Machine translation in game localization cannot be fairly evaluated with a single universal metric—you need different tools for different jobs. At Allcorrect, we combine an automated LISA/MQM‑based scoring system, edit distance plus embeddings, and classic metrics like COMET/chrF to both measure post‑editing effort and control raw MT quality. This hybrid approach works best for creative game content.
Content:
- The Quest for the “Perfect” Score
- How We Measure MT Quality in Game Localization
- Why don’t BLEU and COMET solve production problems?
- Can reference-free quality estimation fix this?
- How can we measure linguists’ effort with edit distance and TER?
- Do embeddings finally give us a smart, language-agnostic score?
- Our solution: “Atomic” approach
- How do we actually combine all these metrics in our daily pipeline?
- FAQ
When you start using machine translation (MT) and AI in localization, you inevitably hit a wall. It’s the wall of The Big Question: Is this translation actually any good?

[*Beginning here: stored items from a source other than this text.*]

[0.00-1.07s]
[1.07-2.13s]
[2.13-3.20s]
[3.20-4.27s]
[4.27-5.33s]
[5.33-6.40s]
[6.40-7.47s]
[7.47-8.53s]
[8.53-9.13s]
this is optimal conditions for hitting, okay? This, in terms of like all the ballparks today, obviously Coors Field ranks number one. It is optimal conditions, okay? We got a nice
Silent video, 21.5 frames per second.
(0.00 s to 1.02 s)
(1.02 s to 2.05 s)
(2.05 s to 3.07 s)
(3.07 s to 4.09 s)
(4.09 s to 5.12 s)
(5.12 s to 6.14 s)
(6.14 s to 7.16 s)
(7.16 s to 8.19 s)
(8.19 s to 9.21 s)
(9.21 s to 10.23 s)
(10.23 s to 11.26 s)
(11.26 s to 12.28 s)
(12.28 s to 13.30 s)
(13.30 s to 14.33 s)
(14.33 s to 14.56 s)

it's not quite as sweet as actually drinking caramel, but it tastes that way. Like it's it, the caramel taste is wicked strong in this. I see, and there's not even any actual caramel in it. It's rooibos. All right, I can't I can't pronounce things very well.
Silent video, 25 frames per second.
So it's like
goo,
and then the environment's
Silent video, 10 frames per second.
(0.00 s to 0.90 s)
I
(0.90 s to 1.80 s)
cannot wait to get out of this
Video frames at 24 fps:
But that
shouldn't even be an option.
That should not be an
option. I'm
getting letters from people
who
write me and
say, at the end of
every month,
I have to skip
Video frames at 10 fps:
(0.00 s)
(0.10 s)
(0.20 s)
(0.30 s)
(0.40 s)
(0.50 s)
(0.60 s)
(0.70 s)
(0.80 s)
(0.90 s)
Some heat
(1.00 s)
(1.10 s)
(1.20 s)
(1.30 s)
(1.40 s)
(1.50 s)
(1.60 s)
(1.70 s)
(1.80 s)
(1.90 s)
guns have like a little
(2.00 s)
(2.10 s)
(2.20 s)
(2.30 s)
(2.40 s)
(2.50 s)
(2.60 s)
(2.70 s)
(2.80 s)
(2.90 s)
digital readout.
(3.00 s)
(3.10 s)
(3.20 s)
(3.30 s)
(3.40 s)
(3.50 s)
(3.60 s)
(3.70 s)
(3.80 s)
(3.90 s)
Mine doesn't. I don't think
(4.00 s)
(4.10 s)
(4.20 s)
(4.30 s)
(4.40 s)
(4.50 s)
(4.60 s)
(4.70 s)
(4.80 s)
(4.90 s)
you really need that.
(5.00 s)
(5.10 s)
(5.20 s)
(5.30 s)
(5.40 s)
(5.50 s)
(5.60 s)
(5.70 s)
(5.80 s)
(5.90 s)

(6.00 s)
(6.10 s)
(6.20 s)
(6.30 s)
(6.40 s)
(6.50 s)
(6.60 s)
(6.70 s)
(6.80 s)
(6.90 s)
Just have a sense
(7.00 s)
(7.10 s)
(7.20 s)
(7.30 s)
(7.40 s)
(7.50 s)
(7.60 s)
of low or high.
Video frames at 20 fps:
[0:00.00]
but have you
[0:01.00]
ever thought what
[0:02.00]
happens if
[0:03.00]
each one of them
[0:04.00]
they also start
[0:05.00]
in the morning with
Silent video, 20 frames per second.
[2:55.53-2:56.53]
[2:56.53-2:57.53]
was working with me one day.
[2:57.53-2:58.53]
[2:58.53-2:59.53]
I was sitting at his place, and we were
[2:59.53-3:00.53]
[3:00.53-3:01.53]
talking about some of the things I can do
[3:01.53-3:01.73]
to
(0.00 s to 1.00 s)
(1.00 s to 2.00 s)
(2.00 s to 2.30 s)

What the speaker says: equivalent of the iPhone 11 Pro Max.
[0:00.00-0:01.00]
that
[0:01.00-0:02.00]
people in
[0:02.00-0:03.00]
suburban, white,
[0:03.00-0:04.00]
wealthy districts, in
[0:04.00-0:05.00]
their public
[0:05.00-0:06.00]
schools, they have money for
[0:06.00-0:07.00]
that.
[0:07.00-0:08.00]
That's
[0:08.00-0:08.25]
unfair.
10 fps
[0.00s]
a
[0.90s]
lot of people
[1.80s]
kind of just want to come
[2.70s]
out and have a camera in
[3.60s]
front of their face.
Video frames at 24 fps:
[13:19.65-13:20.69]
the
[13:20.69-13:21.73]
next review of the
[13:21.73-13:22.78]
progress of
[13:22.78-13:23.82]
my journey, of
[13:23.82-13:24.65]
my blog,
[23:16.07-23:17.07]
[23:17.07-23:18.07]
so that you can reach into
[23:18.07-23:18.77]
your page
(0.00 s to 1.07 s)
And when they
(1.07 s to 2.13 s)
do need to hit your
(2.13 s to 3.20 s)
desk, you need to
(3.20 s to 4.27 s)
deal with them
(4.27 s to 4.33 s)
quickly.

That question triggers a spiral of existential dread: What is “good”? What is “bad”? How do I choose the best engine? Why is this happening to me?
In an ideal world, the answer would be simple. You’d think, “Hey, there are dozens of standard metrics out there—just pick one!” But in game localization, nothing is ever that easy.
We’ve spent a lot of time down this rabbit hole. We’ve tested standard metrics, experimented with embeddings, and analyzed the results against real-world game files. In the end, we had to build our own solution based on LISA and MQM frameworks.
Instead of chasing a single “perfect” score, we ended up designing a multi‑layered approach tailored specifically to video game content.
Here is the story of our journey through the alphabet soup of MT metrics—and what we found works best for video games.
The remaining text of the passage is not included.